One of the relatives of a Nurturing Opportunities for Women (NOW) participant, Jeddy Allieu, is a women’s leader in Makka who was a part of the leadership problem. One day, Jeddy Allieu attended the NOW family session (which invites family members of NOW participants). The session focused on effective communication for community and household development. After the blindfold activity, where partners lead each other through an obstacle course with one person blindfolded, she found the session very interactive, interesting, and meaningful. She went back home and started reflecting on the learning she received from the family session. She then realized that the women’s leaders have been making mistakes in their decisions and the exclusion of other women in the community benefit.

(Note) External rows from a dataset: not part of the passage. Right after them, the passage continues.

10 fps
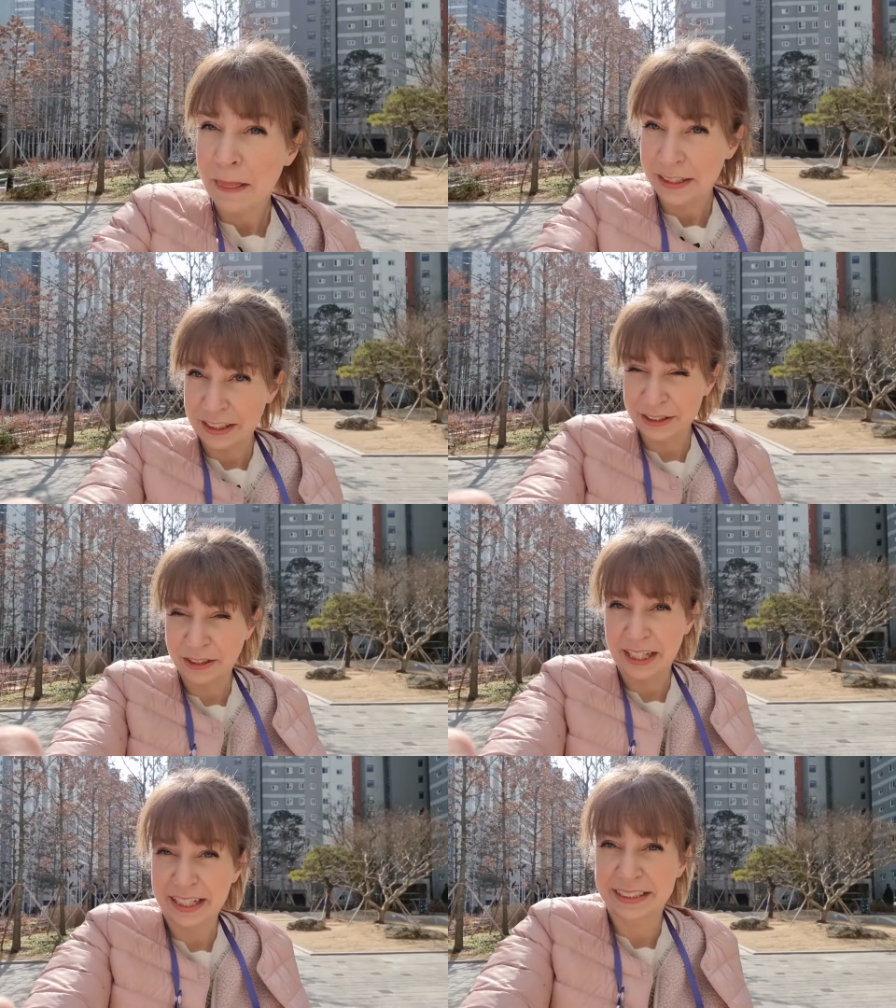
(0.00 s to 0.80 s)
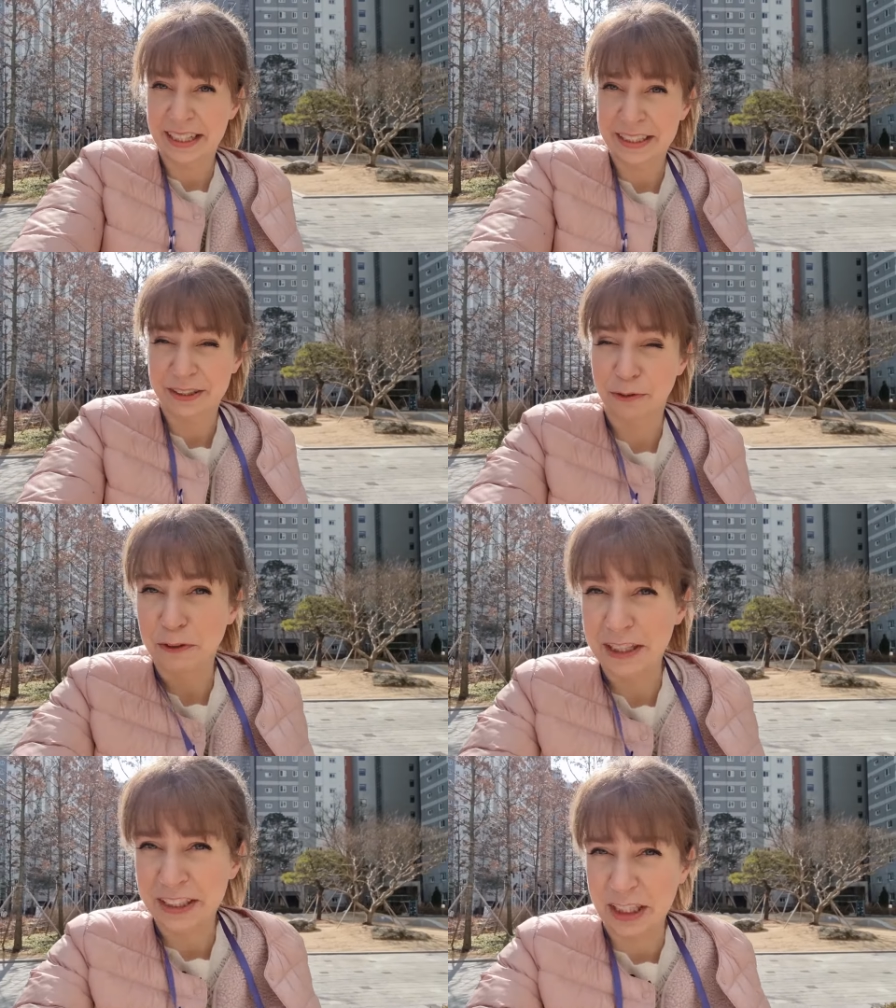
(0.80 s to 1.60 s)
Często tak jest, jak jest
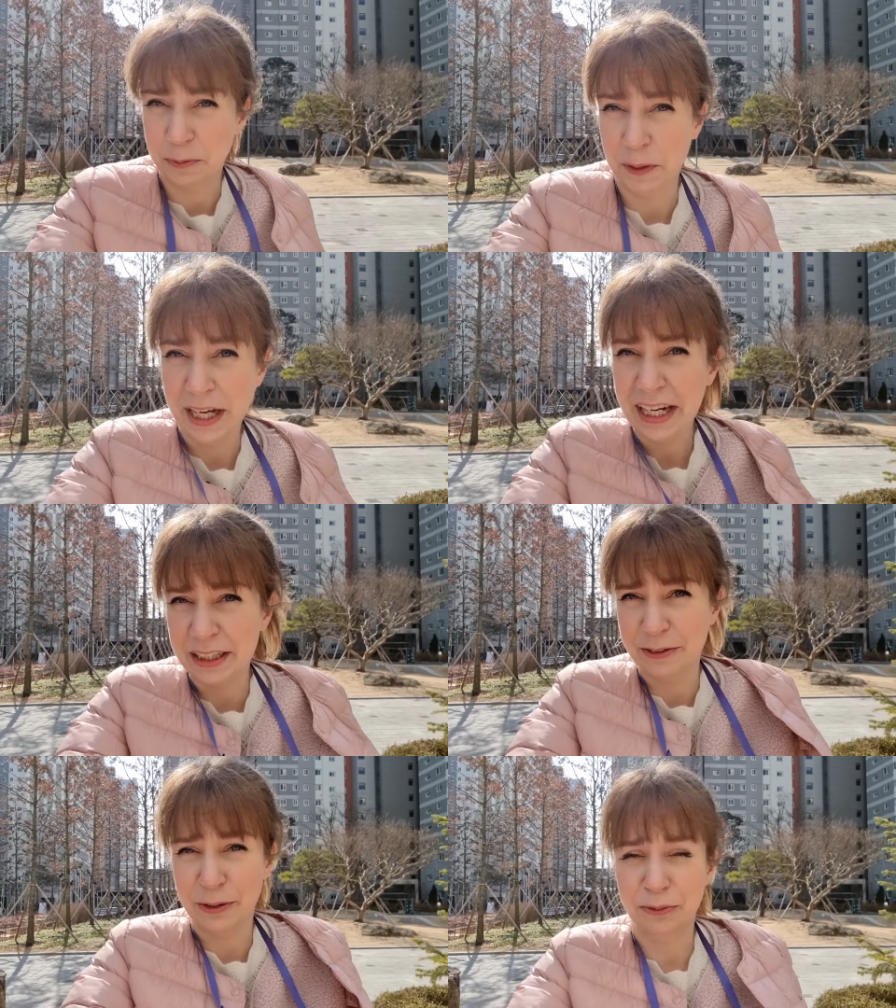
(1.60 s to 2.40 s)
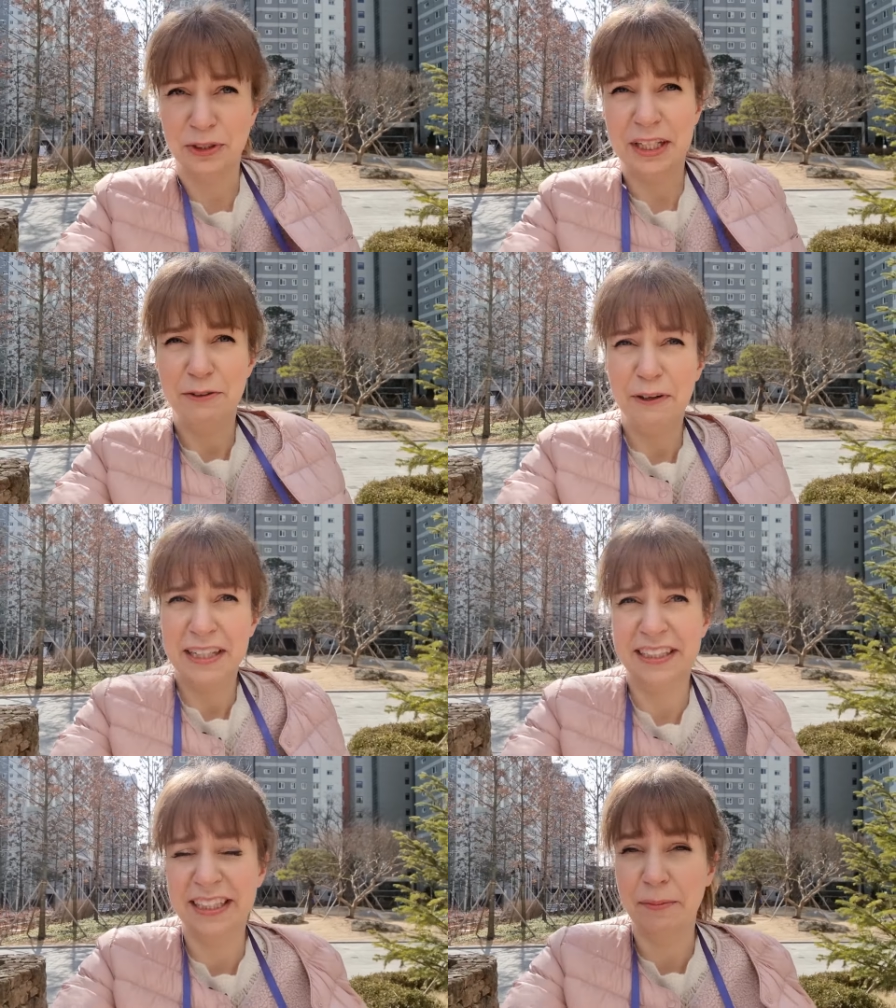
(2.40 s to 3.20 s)
otwarcie jakiejś piekarni, są różne
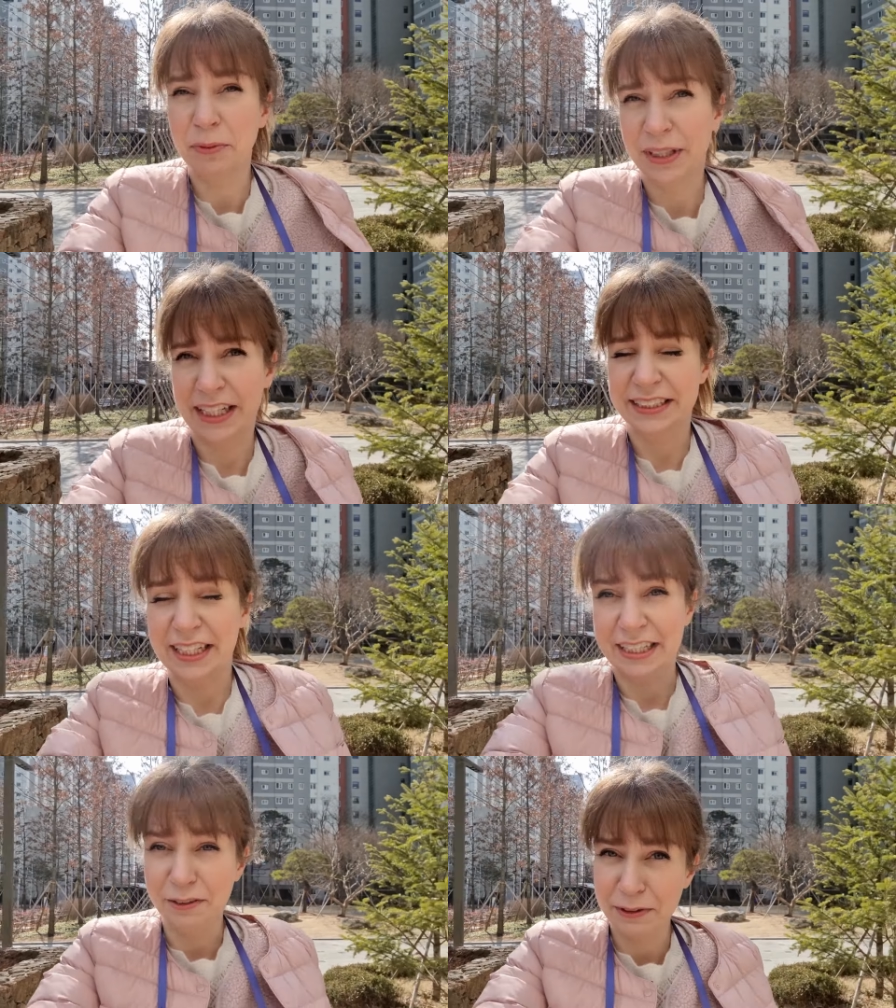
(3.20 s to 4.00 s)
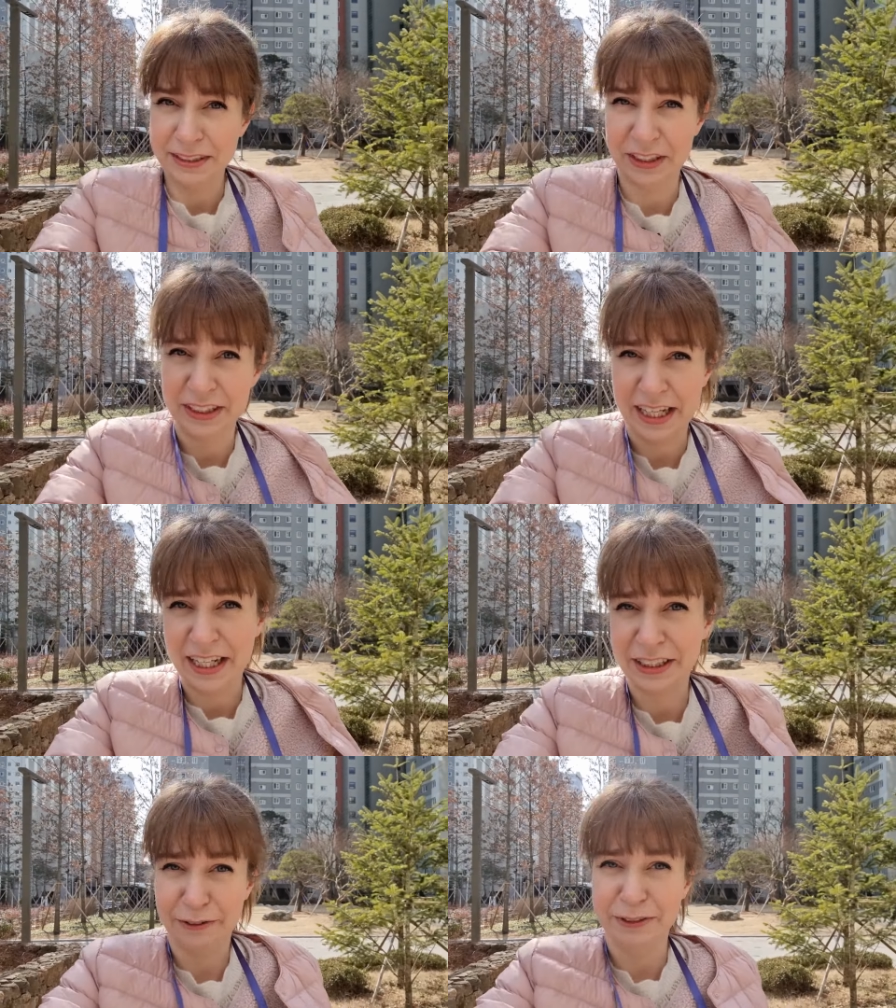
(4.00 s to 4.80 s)
eventy. Tam był teraz taki event, że za
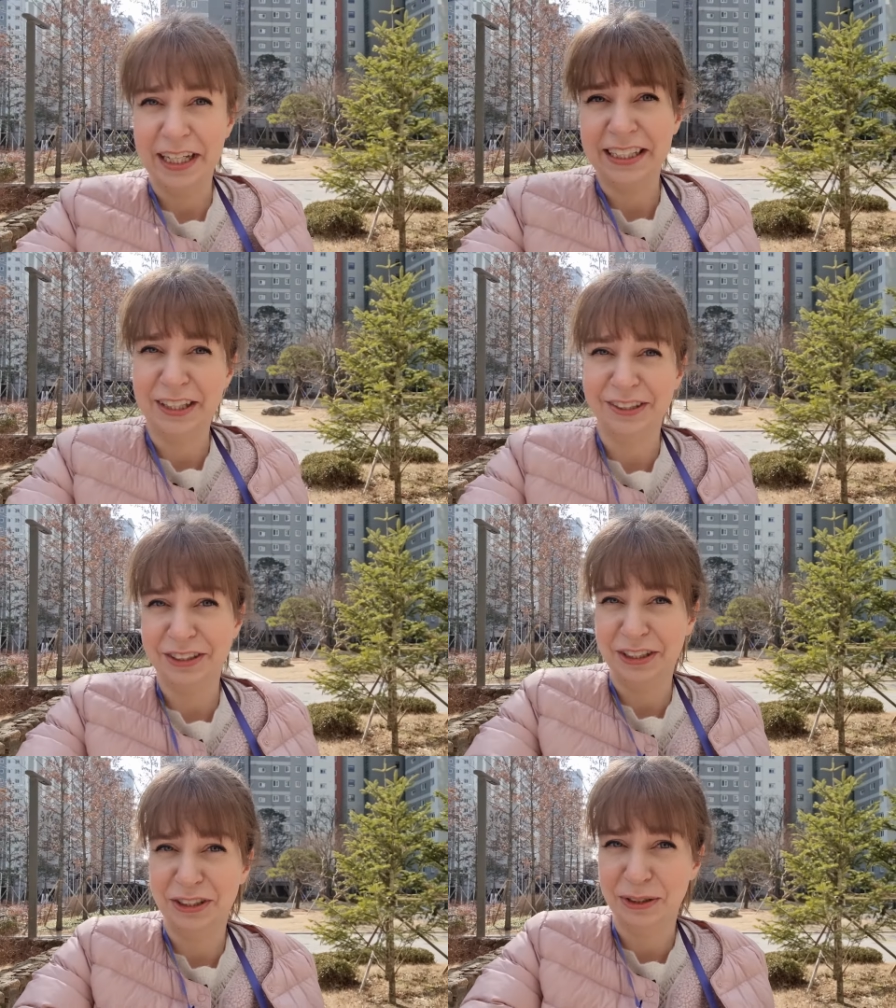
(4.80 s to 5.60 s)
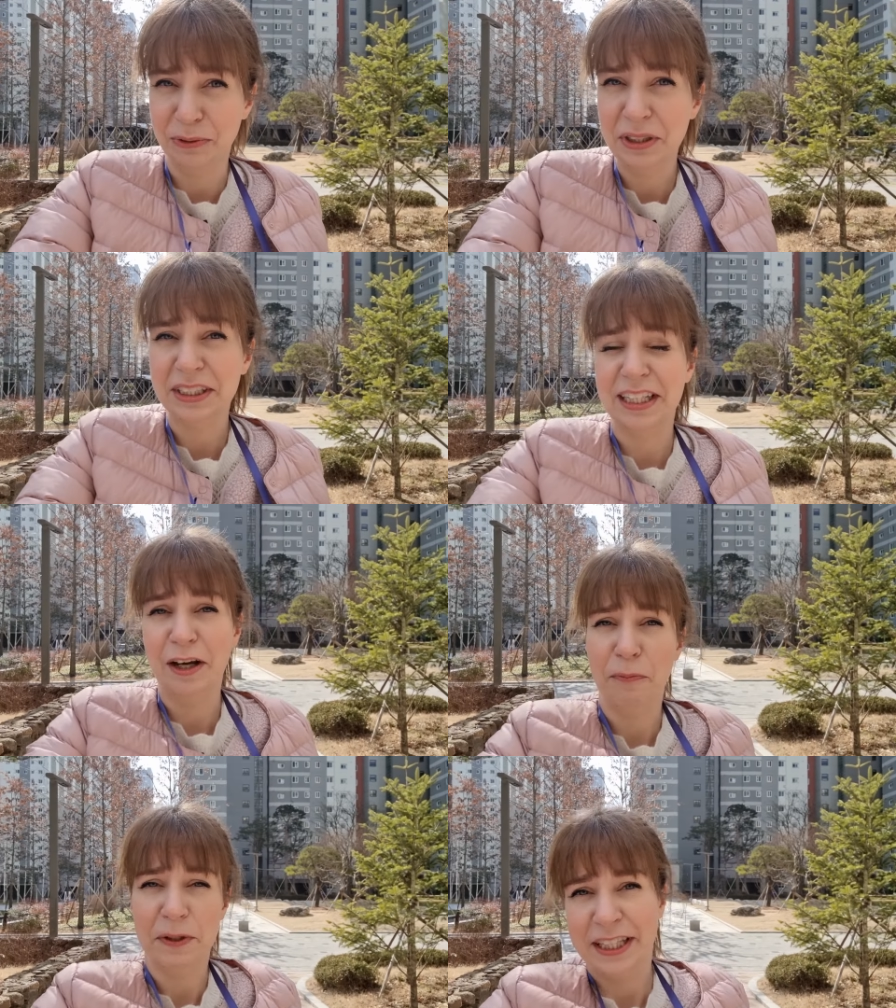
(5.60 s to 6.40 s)
każde wydane 30 zł
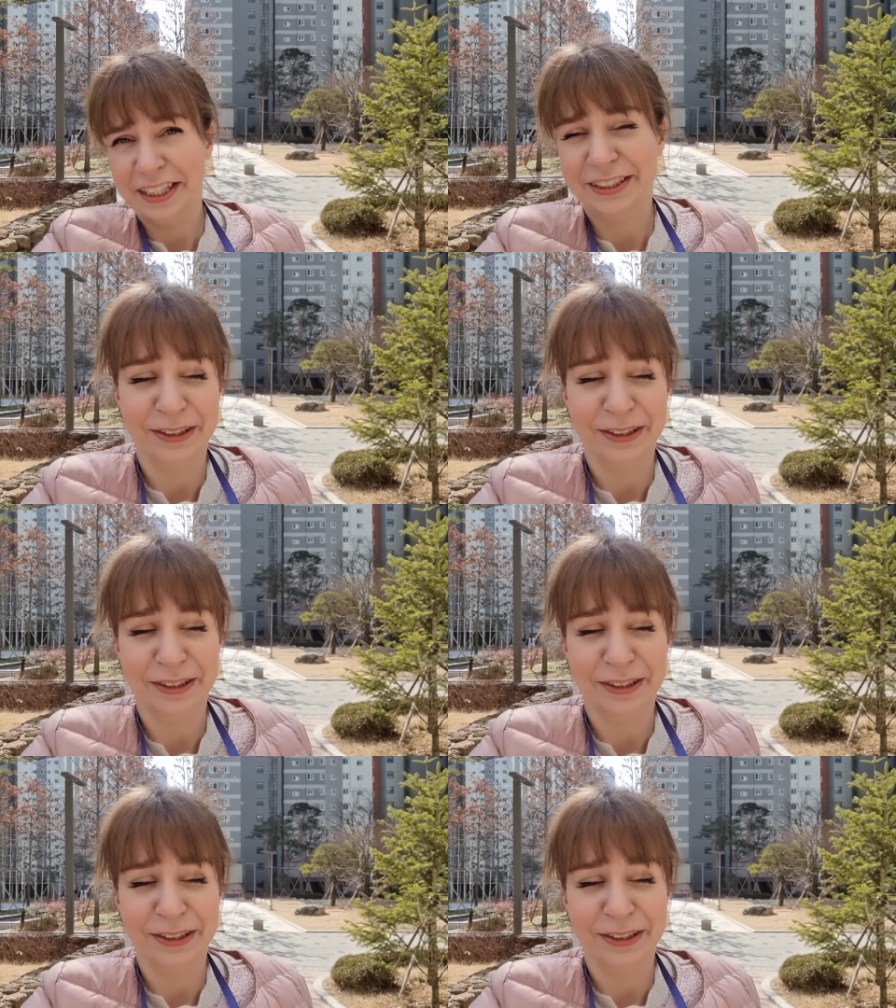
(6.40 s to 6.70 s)
dają 15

Jeddy visited her co-leaders and explained to them what she learned from the session and her idea to bring peace between the women’s leadership and the community women. The leaders realized that their actions were not effective and caused discord in the community. They discussed strategies they could use to bring peace and harmony especially related to their communication style. At first when the leaders invited the community women to the reconciliation meeting, the women refused to honor their invitation due to the bad treatment from the leaders. The leaders called a second meeting to tender their apology for their unfair leadership and to ask them to start working as one. Some women refused the invitation, but NOW participants worked to convince the women to attend. At the end, most community women attended the meeting. In the meeting, the women’s leadership started delegating some of their leadership responsibilities to ordinary community women to increase transparency and accountability.
There is now peace between leaders and the community women. The women are now the first people that come to the meeting hall. “When there is accountability and transparency between leaders and community members, unity and development prevails in the community,” said Jeddy Allieu. Now in Makka, women are highly engaged and involved in all community discussions and they are now the ones that prepare all necessary materials for meetings. In a jam-packed community meeting the chairlady for the NOW participants (Adama Mohamed) said, “When there is oneness and respect for each other in the community, development prevails.”